O governo vai jogar pesado para tentar impedir que seja aprovado na Comissão de Assuntos Econômicos (CAE) do Senado o projeto do presidente do PPS, Roberto Freire (PE), que impede a privatização de empresas públicas do setor de geração e transmissão de energia. A maior preocupação do Planalto é com Furnas, que entrou em debate no Programa Nacional de Desestatização e cuja venda, de acordo com o cronograma do governo, está prevista para ocorrer no ano que vem. Há muitas resistências políticas à venda de Furnas, inclusive na base aliada.
Além da bancada mineira no Congresso, o presidente FHC enfrentará um outro grande inimigo neste processo: o governador de Minas Gerais, Itamar Franco que já avisou que vai fazer o que for possível para que Furnas não seja vendida.
‘‘O governo vai investir tudo para derrubar o projeto porque precisa mostrar para o exterior que não haverá mudanças no modelo de privatização’’, avisou o senador Ney Suassuna (PMDB-PB), ex-presidente da CAE. Segundo ele, tão importante quanto ao valor a ser arrecadado – estimado em cerca de R$ 3 bilhões – é provar aos investidores externos que a tendência de privatização estabelecida pelo governo não será alterada.
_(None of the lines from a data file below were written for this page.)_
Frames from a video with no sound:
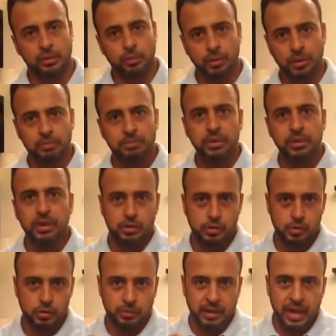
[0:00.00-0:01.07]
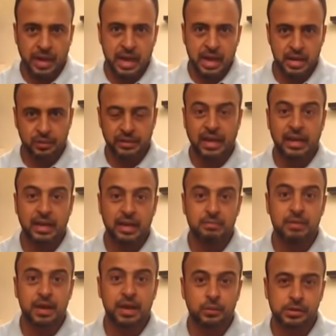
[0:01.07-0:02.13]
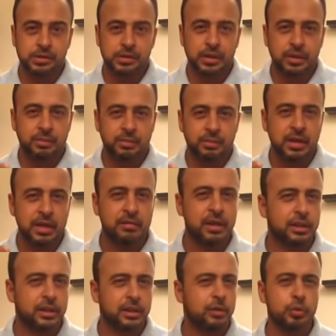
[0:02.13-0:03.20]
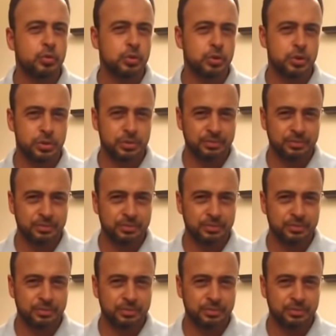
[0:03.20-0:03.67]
وربنا سبحانه وتعالى لما قال والسماء ذات البروج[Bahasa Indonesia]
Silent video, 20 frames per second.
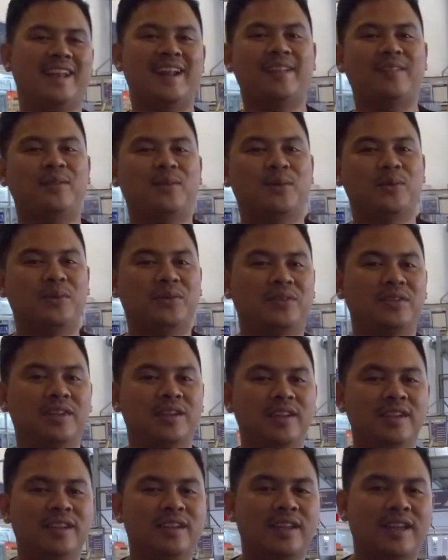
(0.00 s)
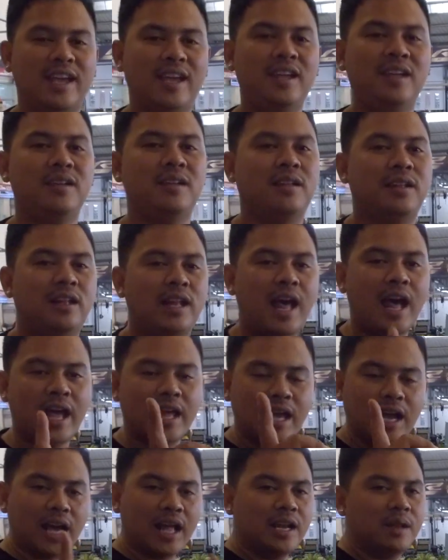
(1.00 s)
ratus oke
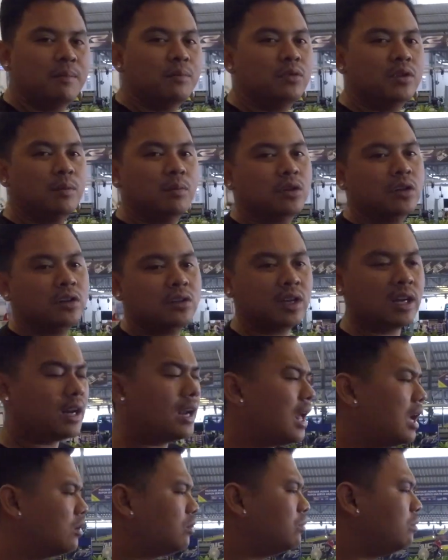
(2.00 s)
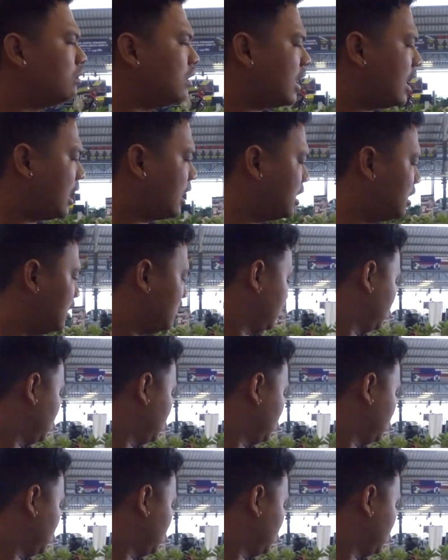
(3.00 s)
nah yang kalian punya motor trail langsung lahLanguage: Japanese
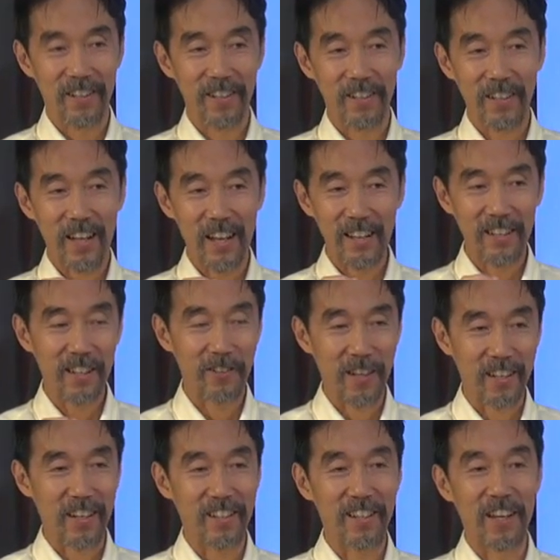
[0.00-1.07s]
it 判断
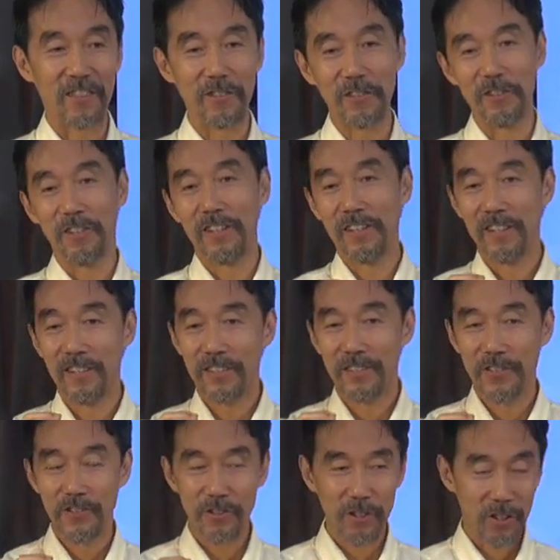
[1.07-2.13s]
の中にある
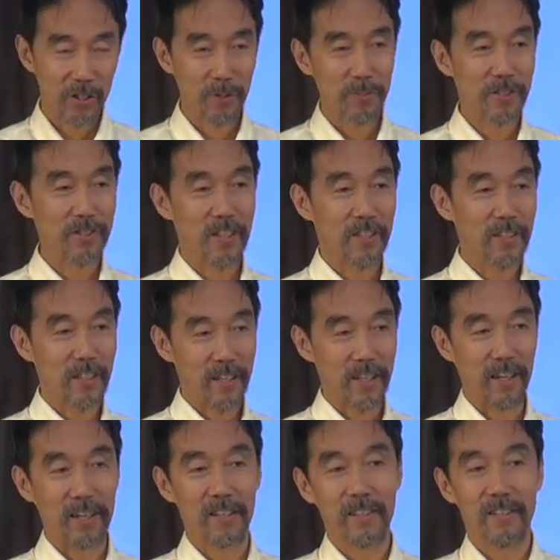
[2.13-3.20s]
必要を見つけ
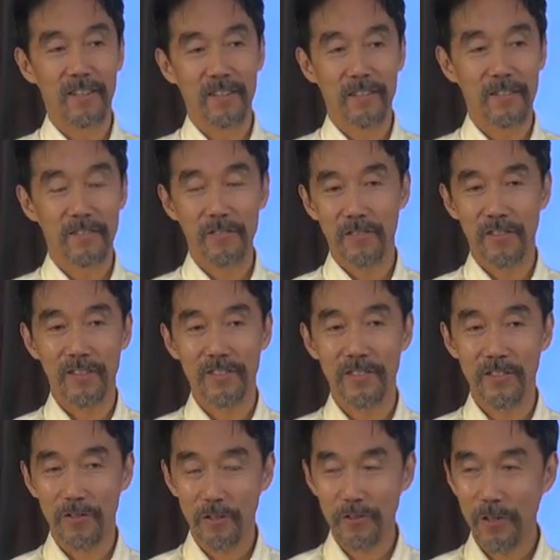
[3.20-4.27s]
て
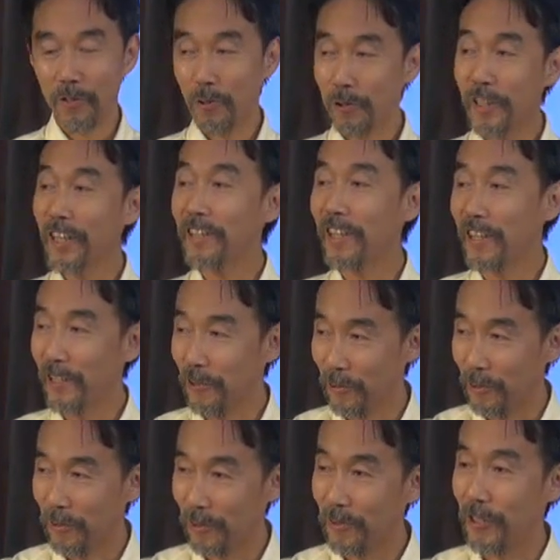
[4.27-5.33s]
それ答えてあげ
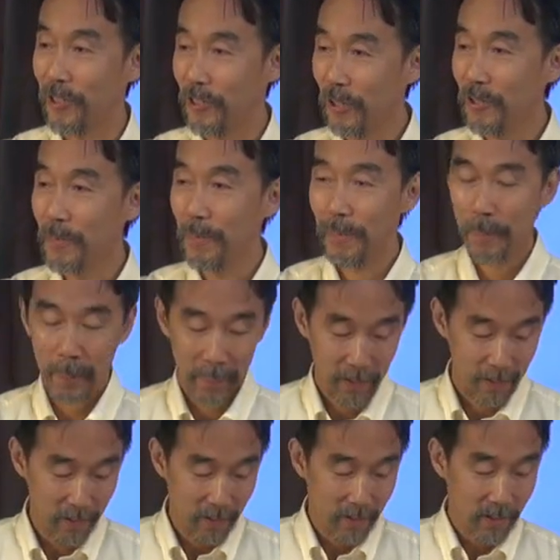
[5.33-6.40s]
ることでしょ
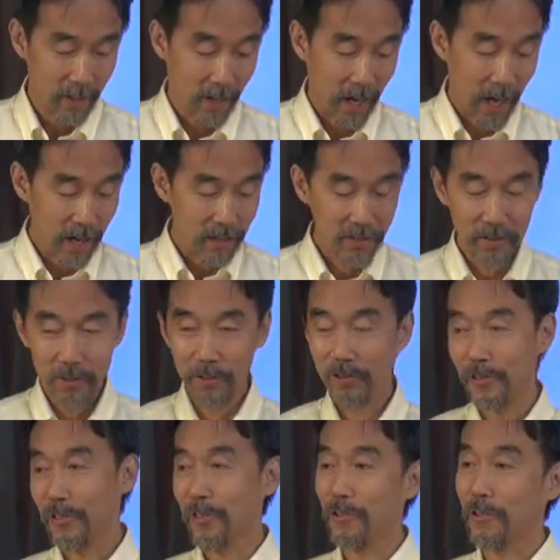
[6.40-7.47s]
愛す
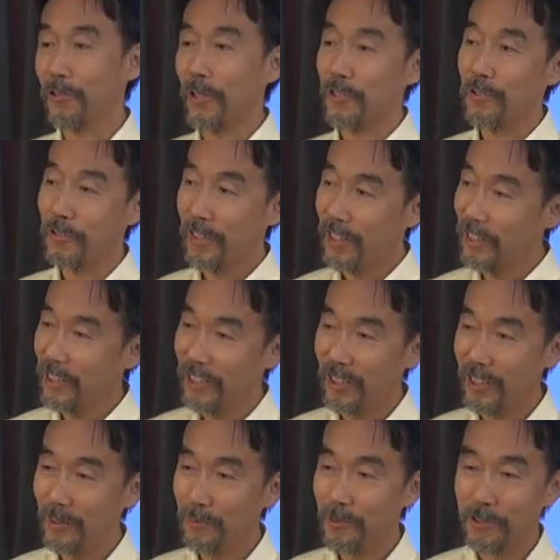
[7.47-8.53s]
るってことはそんな
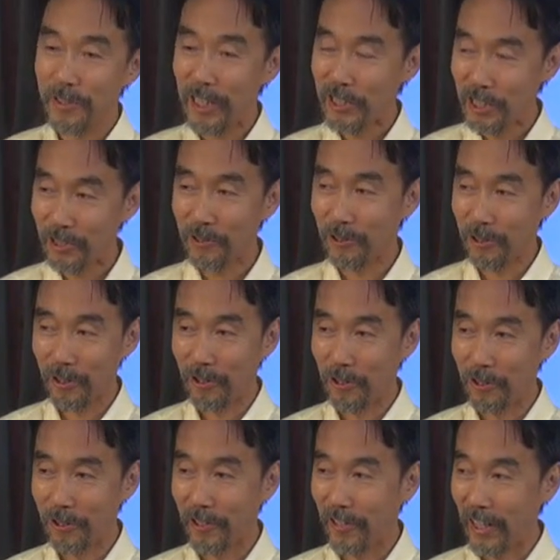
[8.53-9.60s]
に難しいこ
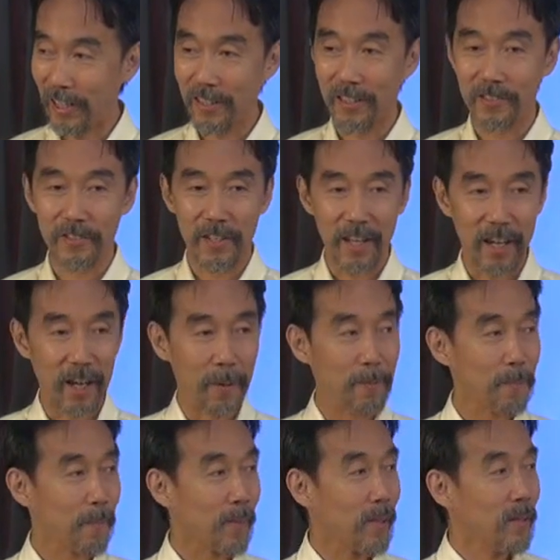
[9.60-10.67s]
とではないんです
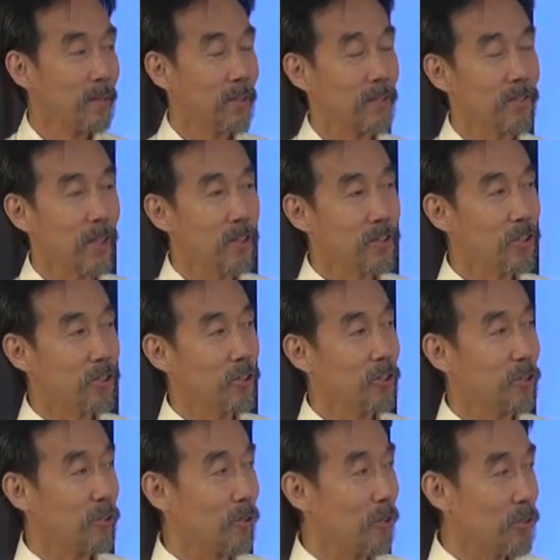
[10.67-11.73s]
ねで先
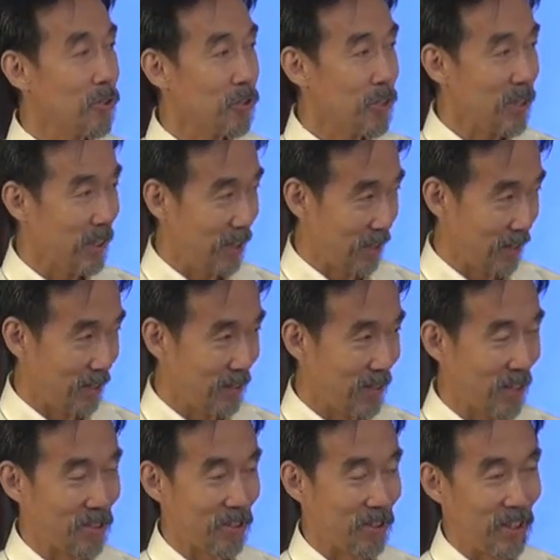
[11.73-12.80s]
週ご主人
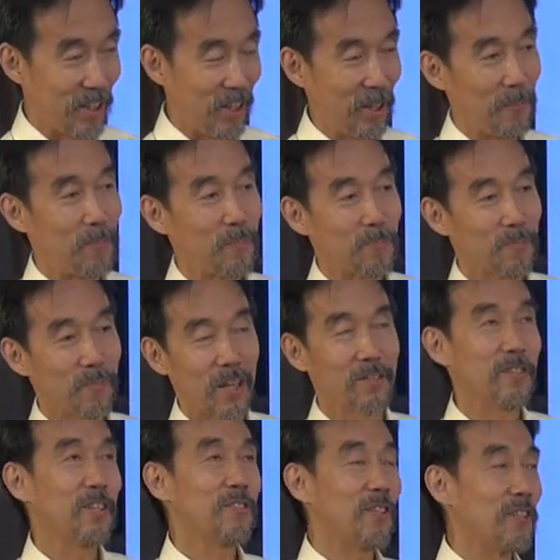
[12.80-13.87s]
たちに
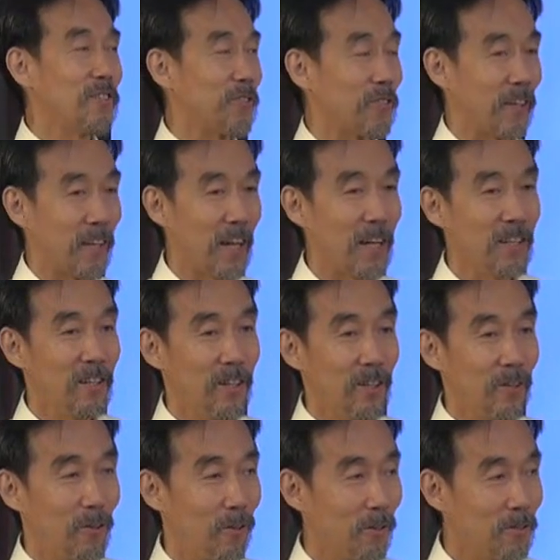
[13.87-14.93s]
あ先々週かな
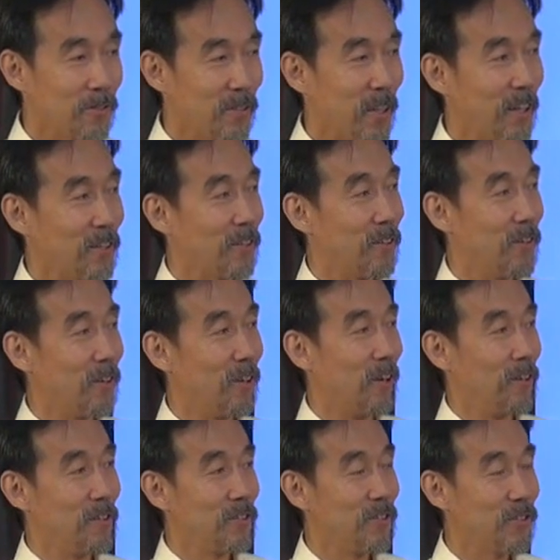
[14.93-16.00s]
奥さん
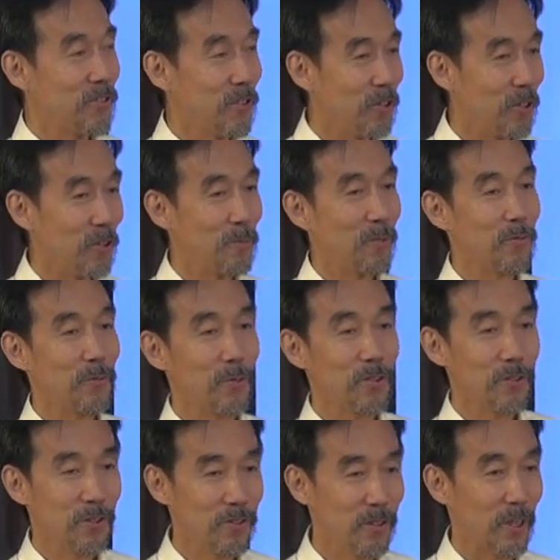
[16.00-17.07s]
の必要を
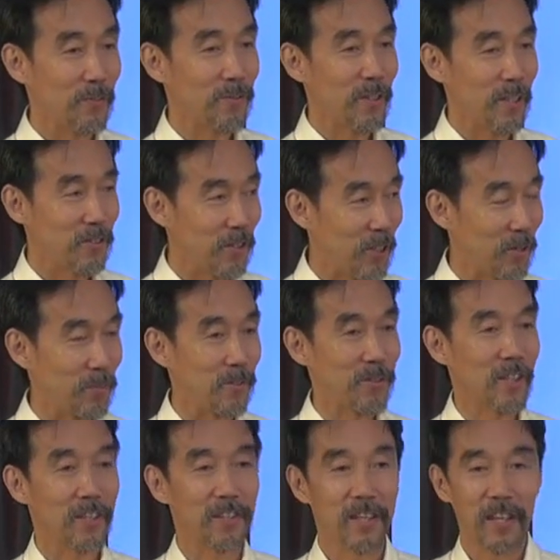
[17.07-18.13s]
1つでも2つでも
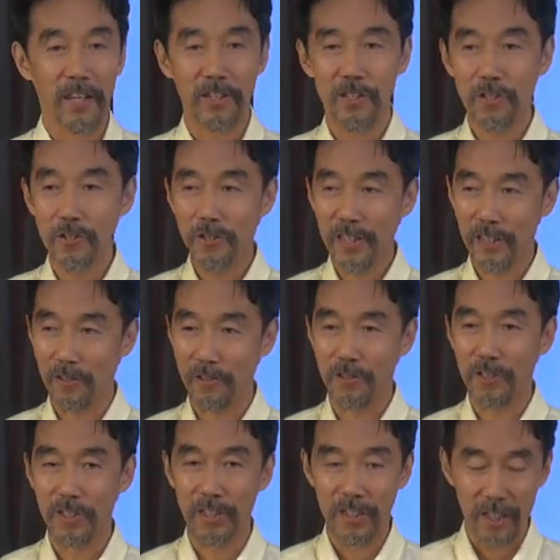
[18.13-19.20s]
見つけて1週間
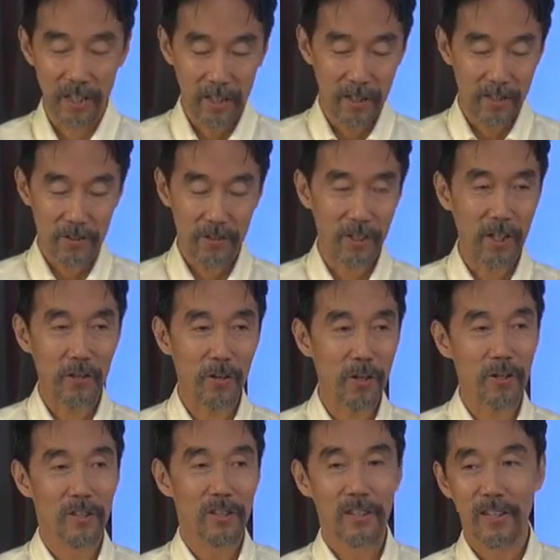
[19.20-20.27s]
のうちにそれ
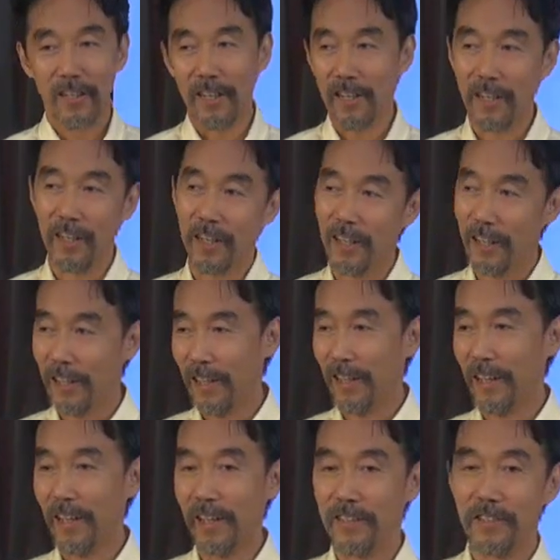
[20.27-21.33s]
を、
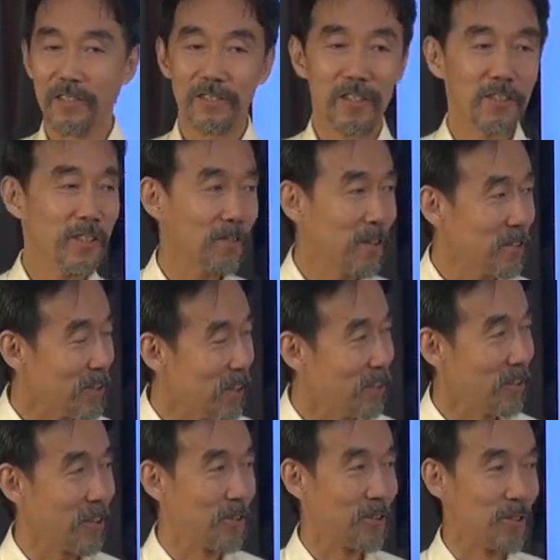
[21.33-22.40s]
えー、実践してくだ
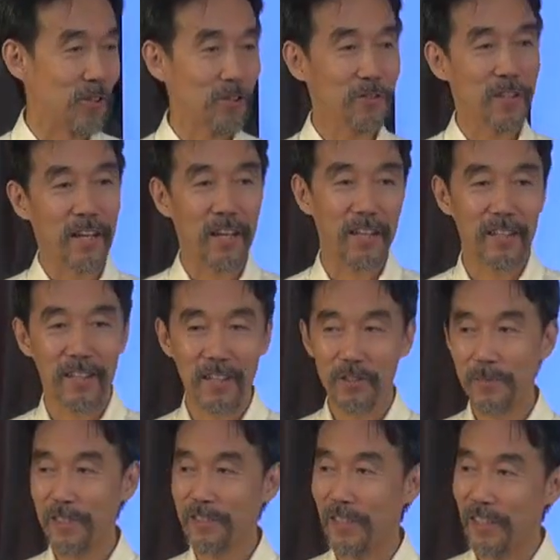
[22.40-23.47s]
さいっていうふうに宿題出
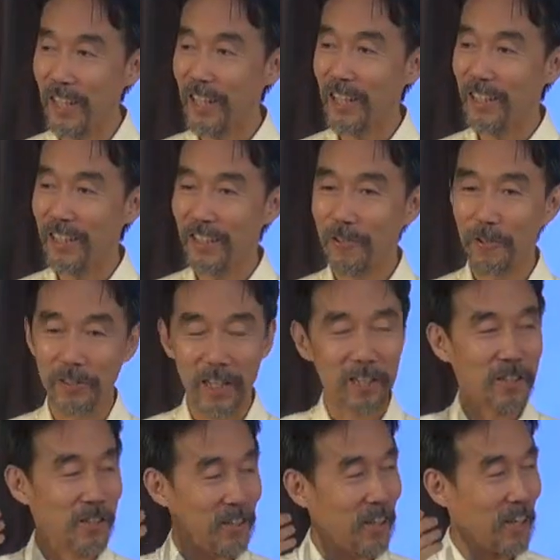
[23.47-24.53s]
しましたね
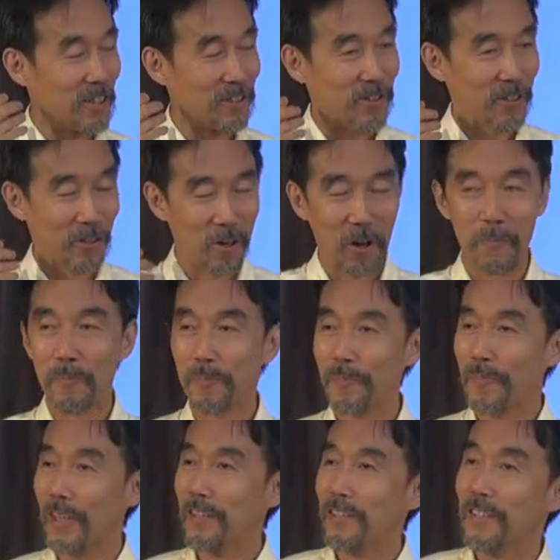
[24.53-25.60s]
答え聞いてないですけど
Suassuna declarou que ‘‘é preciso continuar captando recursos no exterior e, para isso, o País tem de mostrar que a sua saúde financeira está muito boa’’. Na opinião de Suassuna, ‘‘não privatizar Furnas, por exemplo, seria o mesmo que dizer ao mundo que a doença está voltando’’.
Se o projeto de Freire for aprovado na CAE a privatização de Furnas está automaticamente suspensa porque o projeto não precisa ser apreciado em plenário. Restará a FHC vetá-lo, o que lhe traria um grande desgaste. A proposta foi aprovada na semana passada na Comissão de Constituição e Justiça, depois de um cochilo das lideranças do governo no Senado.